Fig. 2: Three-dimensional structure of the G5C protomer.
figure 2

a The TPR (α1–α18), MID region (α19–α25), and pentamer region (α26–α32) are shown in green, gray, and blue, respectively. The invisible loop regions are indicated with dashes. b Topology diagram of G5C with secondary structures is colored in the same way as in (a).

The G5C protomer is composed of 32 α-helices arranged in three regions (Fig. 2a, b). The N-terminal region of G5C consists of α1–α18, with α18 packing against α17 of the solved TPR domain (α1–α17) to form an extra TPR module (Fig. 2a). The middle region is composed of α19–α25. α22–α24 constitute a helix bundle, with α22 and α24 packing against α19–α21. The loop between α19 and α20 (aa 1133–1154) is invisible in the structure. α25 extends from α24 and connects the middle region to the C-terminal region (Fig. 2a). The C-terminal region consists of α26–α32 containing two helix bundles, α28–α29 and α26–α27–α31–α32. α30 is a short helix packing with α26, α28, and α29. The loops between α26 and α27 (aa 1294–1345) and between α28 and α29 (aa 1392–1429), as well as the last 12 C-terminal residues (aa 1497–1508), are invisible in the structure (Fig. 2a).

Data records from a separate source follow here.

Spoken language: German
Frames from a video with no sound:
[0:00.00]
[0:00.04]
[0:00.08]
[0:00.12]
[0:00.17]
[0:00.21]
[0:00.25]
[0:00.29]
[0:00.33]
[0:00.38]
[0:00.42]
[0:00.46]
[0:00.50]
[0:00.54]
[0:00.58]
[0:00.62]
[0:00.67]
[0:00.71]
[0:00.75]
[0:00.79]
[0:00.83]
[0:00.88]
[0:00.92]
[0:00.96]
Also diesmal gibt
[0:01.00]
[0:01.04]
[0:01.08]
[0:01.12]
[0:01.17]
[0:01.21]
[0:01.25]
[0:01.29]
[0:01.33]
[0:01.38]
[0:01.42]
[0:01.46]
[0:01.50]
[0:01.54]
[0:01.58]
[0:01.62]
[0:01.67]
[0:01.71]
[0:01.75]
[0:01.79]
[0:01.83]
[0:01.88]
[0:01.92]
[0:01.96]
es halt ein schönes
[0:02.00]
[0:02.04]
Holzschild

To our surprise, five G5C molecules (A–E or A’–E’) form a pentagon-like structure via its C-terminal region, named the pentamer region thereafter (Figs. 1a, 2, and 3a). Consistent with the previously solved TPR dimer structure24, A–E forms homodimers with A’–E’. Thus, 10 G5C molecules assemble into a decamer comprised of a dimer of pentamers (Fig. 3a). The side lengths of the outer and inner pentagons are 83 and 32 Å, respectively. The distance between the two parallel pentagon planes is ~177 Å with a rotation angle of 36° (Fig. 3a), and the rotation angle between the projections of two protomers in a TPR dimer, such as A and A’, is 108° (Fig. 3b). In summary, five G5C molecules are arranged into a pentamer with 5-fold symmetry, and the two pentamers further dimerize via TPR domains to form a decamer.

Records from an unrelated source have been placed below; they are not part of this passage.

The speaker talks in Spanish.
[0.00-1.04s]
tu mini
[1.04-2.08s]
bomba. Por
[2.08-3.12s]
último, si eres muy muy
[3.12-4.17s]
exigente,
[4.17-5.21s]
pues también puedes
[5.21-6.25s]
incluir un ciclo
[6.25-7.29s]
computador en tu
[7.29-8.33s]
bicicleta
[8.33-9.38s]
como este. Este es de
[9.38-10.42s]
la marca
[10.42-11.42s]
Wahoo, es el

Fig. 3: Structure of the G5C decamer.
figure 3

a Overall structure of the G5C decamer, with each molecule colored differently. The distance between the two parallel pentagon planes is ~177 Å. The side lengths of the outer and inner pentagons are 83 and 32 Å, respectively. b Projection of two pentagon planes, with a rotation angle of 36°. c Structure of the G5C pentamer region, with the molecules colored as in (a). The interface between molecules A and B is indicated by a dashed rectangle. d Close-up interaction of the protomer–protomer interface. Residues involved in intermolecular interactions are shown in sticks. Hydrogen bonds are shown in black dashes.

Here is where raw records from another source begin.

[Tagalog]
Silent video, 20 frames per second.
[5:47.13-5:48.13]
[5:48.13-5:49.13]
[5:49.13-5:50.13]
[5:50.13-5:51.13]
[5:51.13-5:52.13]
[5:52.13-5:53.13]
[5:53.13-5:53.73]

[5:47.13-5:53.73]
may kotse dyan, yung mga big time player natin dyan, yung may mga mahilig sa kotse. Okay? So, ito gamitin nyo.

By searching the DALI server, we did not identify any homology structure that has >30% sequence identity to G5C. However, previously reported homodecamer structures, including those of NLRP3 (PDB id: 7PZC)26 and cyanase (PDB id: 1DW9)27, are characterized by a pentamer of dimers or a dimer of pentamers, which prompted us to compare them with the G5C decamer (Supplementary Fig. 5). For all decamer structures, the NLRP3 decamer adopts a pentamer of dimers (Supplementary Fig. 5a), whereas the G5C and cyanase decamers could be attributed to either a pentamer of dimers or a dimer of pentamers (Supplementary Fig. 5b, c). In all three structures, the modules that form the decamers are distinct. In addition, the rotation angles between the projections of the two pentagons are 108°, 36°, and 0° for Gemin5, NLRP3, and cyanase, respectively.

Extensive hydrophobic interactions govern pentamer formation

At the protomer–protomer interface of the G5C pentamer, an intermolecular five-helix bundle is formed by α28 and α29 of one protomer (molecule A, red) and α26, α31, and α32 of another protomer (molecule B, cyan), mainly via hydrophobic interactions (Fig. 3c), with a total buried accessible surface area of ~1400 Å2. Specifically, Leu1381 of α28A makes hydrophobic interactions with Leu1465, Leu1468, and Leu1469 of α31B; Ala1382 and Met1384 of α28A contact Leu1469 and Leu1465 of α31B, respectively; Ile1385 of α28A is snugly positioned into a hydrophobic pocket composed of Tyr1286 and Trp1289 of α26B and Leu1465, Val1466, and Leu1469 of α31B; His1388 of α28A makes van der Waals interactions with Leu1461 and Leu1465 of α31B and Leu1372 of α28B; Leu1431 and Thr1435 of α29A make additional hydrophobic interactions with Leu1465 and Leu1468 of α31B and Leu1490 of α32B to stabilize the complex (Fig. 3d). In addition to hydrophobic interactions, intermolecular hydrogen bonds or salt bridges are found between Gln1378A side chain amide and Ser1472B main chain carbonyl and between Gln1389A side chain amide and Glu1462B side chain carboxyl (Fig. 3d).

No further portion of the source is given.